You’d have to be specific about the configs you’re looking for, I’m using Postgres.app (postgresapp.com <http://postgresapp.com/>) and am uncertain if it’s distributed with non-default configs.

But, a quick grep shows these items that are configured:
max_wal_size = 1GB
min_wal_size = 80MB
shared_buffers = 128MB

work_mem is not configured so presumably it’s the default of 4MB.
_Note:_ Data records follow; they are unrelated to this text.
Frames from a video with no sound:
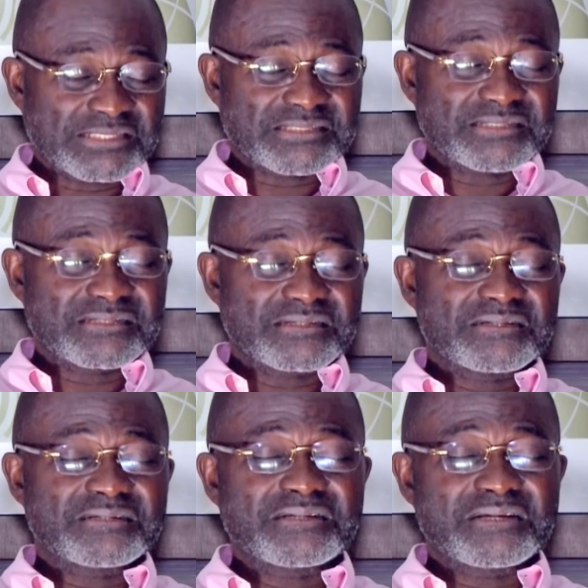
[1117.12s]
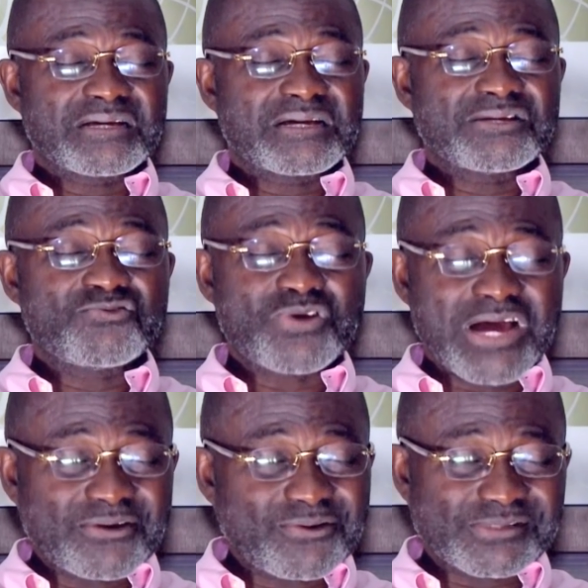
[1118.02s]
But
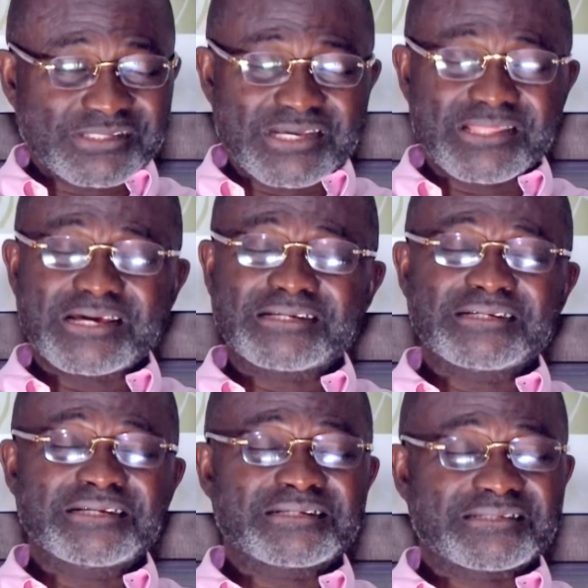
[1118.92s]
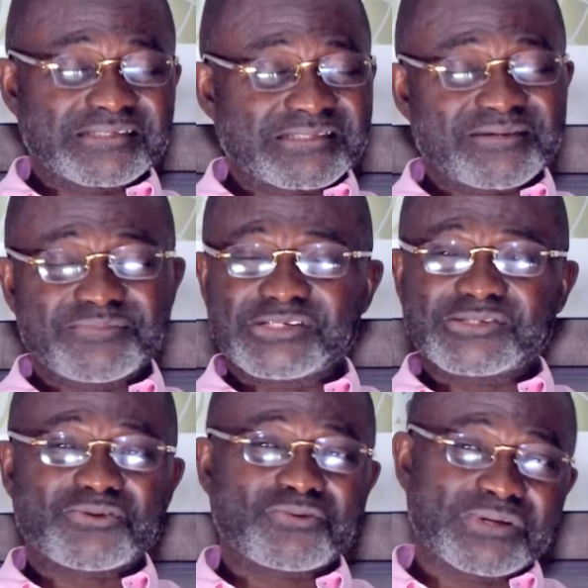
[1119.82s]
you cannot say that the
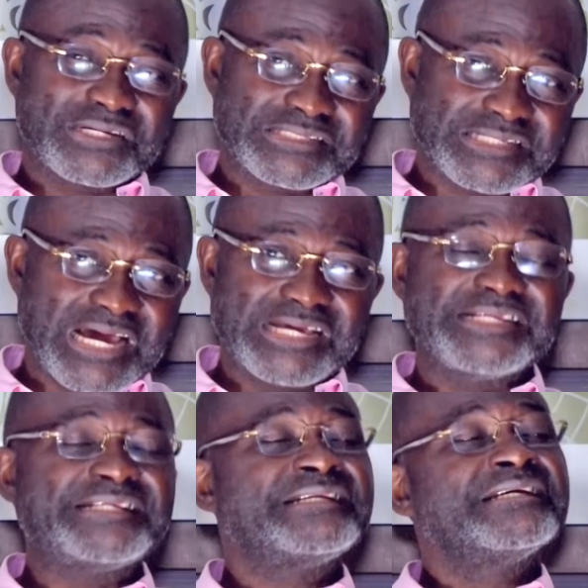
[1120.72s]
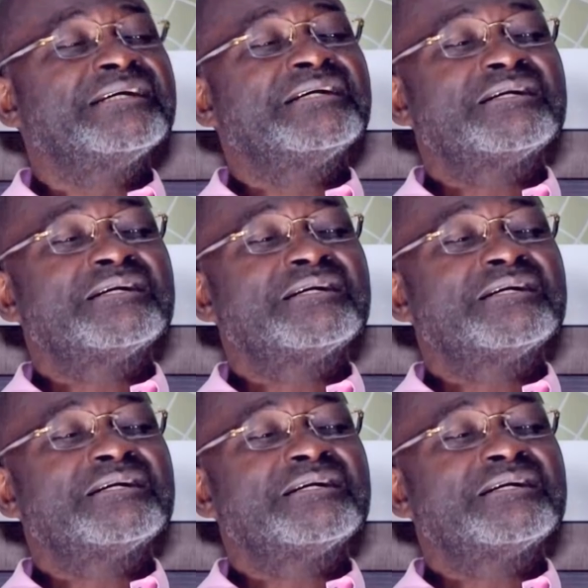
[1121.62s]
system is entirely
I’ll try the temp tables. That seems familiar to what I found searching online - are you suggesting that as a permanent solution, or just as a means to better analyze performance?

Thanks,

Matt

Show quoted text

On Oct 21, 2020, at 1:25 PM, Michael Lewis <mlewis@entrata.com> wrote:

Version? What is the value for work_mem and other configs that are non-default? I see some estimates that are rather off like -

-> Nested Loop (cost=0.26..4.76 rows=100 width=148) (actual time=183.906..388716.550 rows=8935 loops=1)
Buffers: shared hit=53877 dirtied=2
-> Function Scan on json_to_recordset x (cost=0.01..1.00 rows=100 width=128) (actual time=130.645..142.316 rows=8935 loops=1)
-> Function Scan on get_transaction_type_by_id bank_transaction_type (cost=0.25..0.26 rows=1 width=4) (actual time=0.154..0.156 rows=1 loops=8935)
Buffers: shared hit=18054

Sometimes putting data into a temp table and analyzing it can be rather helpful to ensure the planner has statistics on the number of records, ndistinct, most common values, etc. I would try doing that with the result of json_to_recordset and skipping the function call to get_transaction_type_by_id until later, just to see how it performs.

That said, it seems like a hardcoded estimate from json_to_recordset is 100 perhaps. I haven't checked source code, but I know when defining a set returning function, there is a ROWS option which provides the planner a static value to assume will come out of that function so it would make sense perhaps.